What do you mean by calories in food?

Every time you sit down to enjoy a meal, each food item and beverage contains energy locked away in chemical bonds. Once the food or drink is ingested, it's metabolized or broken down by your body to release the stored energy. Your cells then capture and use this unleashed energy to fuel normal bodily functions necessary for survival.
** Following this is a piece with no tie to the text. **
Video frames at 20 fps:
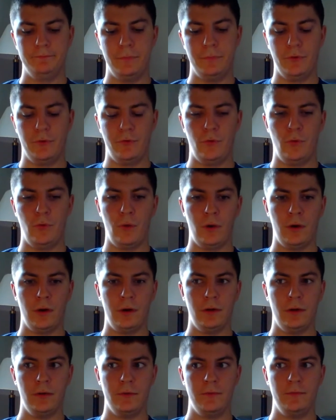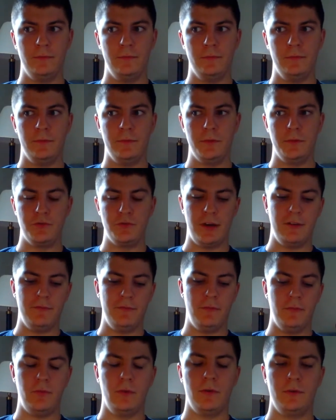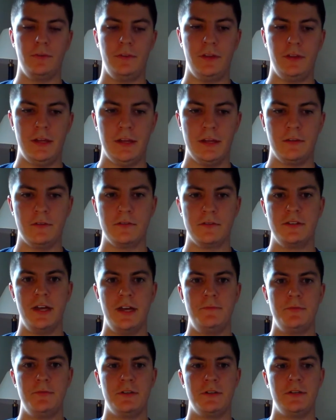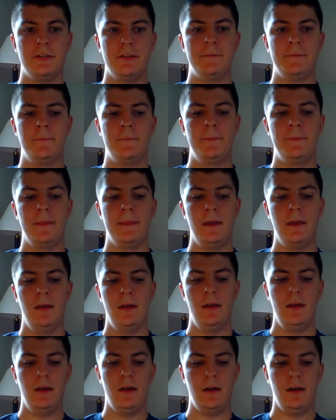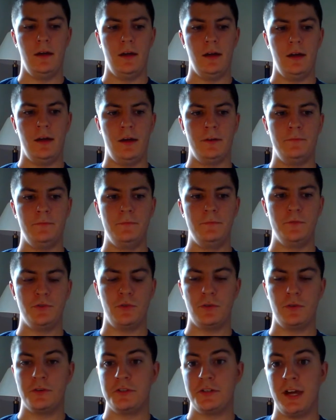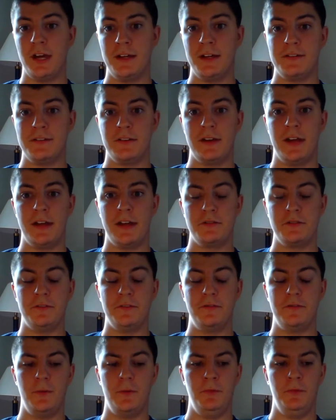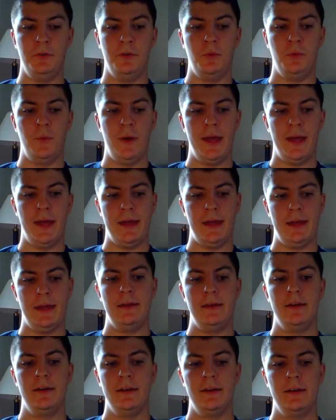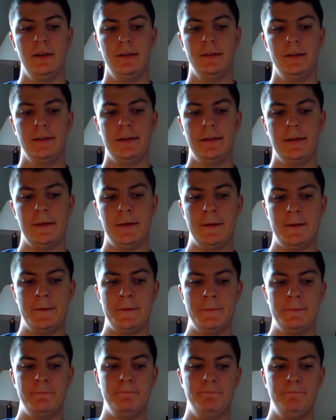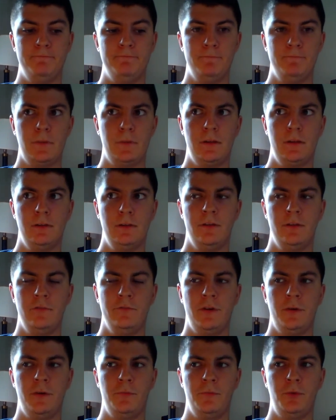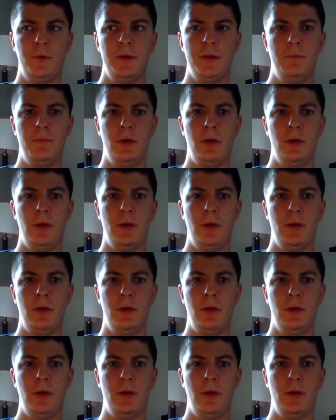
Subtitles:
Before the drive before the interception, Jordan Johnson actually fumbled away the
To measure the energy extracted and used from food and drinks, we use a unit called a calorie. In other words, a calorie is simply a standard unit for measuring energy. Here's a little scientific background you may be unaware of. The term "calorie" is technically defined as the amount of energy needed to raise the temperature of 1 gram of water by 1 degree Celsius. However, the calories we use when we talk about the amount of energy in what we eat and drink are actually kilogram calories or kilocalories, a unit that equals 1,000 calories. The kcal is the most suitable unit of measurement for food and beverages because there is a large amount of energy stored in their molecules. After all, it is easier to say that one medium banana contains 105 kcal than 105,000 cal. But, in common, nonscientific usage, we use "calories" to mean "kilocalories." So, we say that banana has 105 calories. Nearly everything we consume has a calorie count, and those calories come from three energy sources—carbohydrates, proteins and fats.